__DIRECTIONS__:
Reproduce exactly only the lines from the line that holds "[34:53.99-34:54.12]" to the line that holds "[0:07.37-0:08.42]", inclusive, in the listing below, and please leave out every picture.

__DATA FOR THE TASK__:

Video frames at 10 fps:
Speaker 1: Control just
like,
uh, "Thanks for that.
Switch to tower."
--
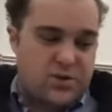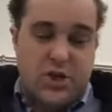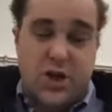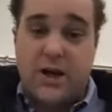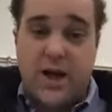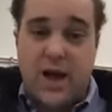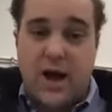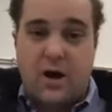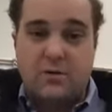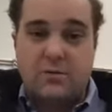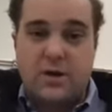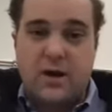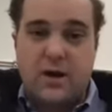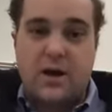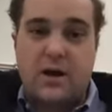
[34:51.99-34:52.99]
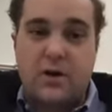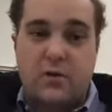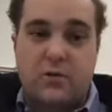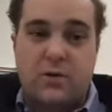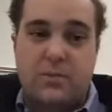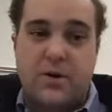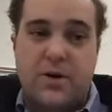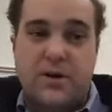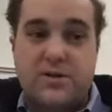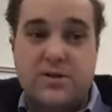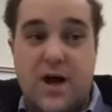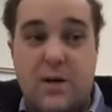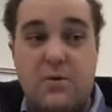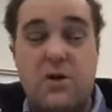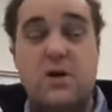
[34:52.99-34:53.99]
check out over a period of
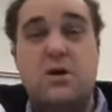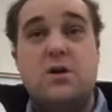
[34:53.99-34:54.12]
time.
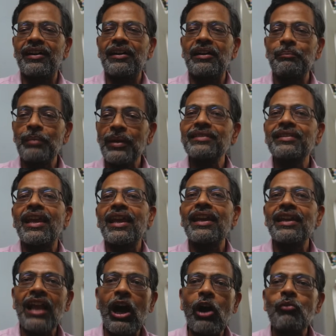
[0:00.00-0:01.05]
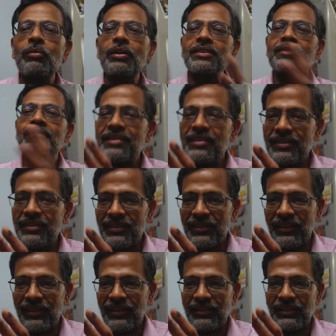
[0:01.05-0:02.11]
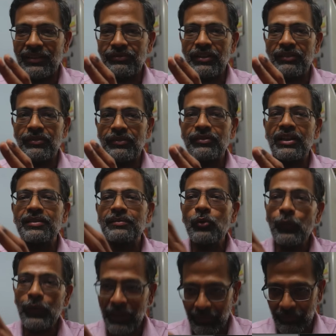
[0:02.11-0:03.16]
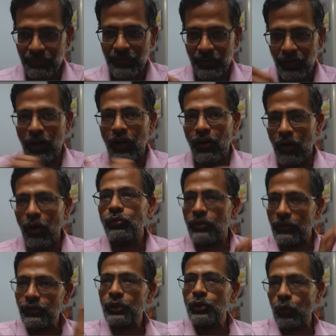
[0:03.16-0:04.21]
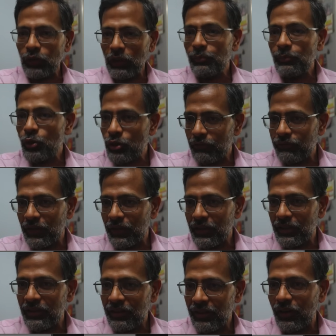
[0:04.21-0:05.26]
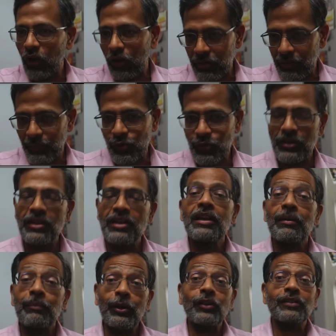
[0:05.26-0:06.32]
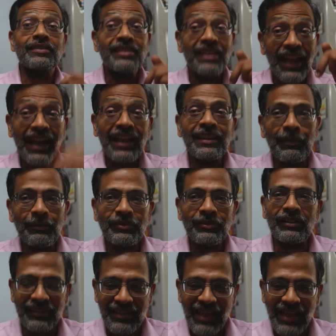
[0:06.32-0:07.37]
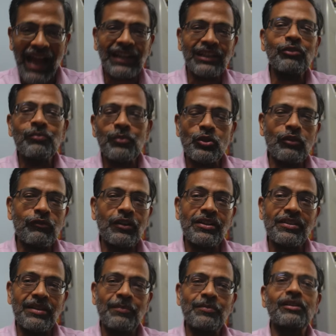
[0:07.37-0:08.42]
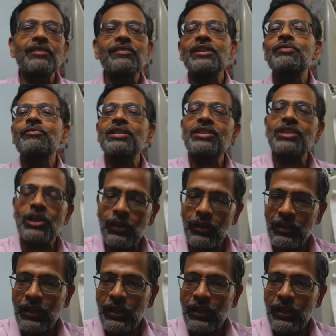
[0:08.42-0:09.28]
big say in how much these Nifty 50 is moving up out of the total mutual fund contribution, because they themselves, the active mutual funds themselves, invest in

__ANSWER TO THIS PROBLEM__:
[34:53.99-34:54.12]
time.
[0:00.00-0:01.05]
[0:01.05-0:02.11]
[0:02.11-0:03.16]
[0:03.16-0:04.21]
[0:04.21-0:05.26]
[0:05.26-0:06.32]
[0:06.32-0:07.37]
[0:07.37-0:08.42]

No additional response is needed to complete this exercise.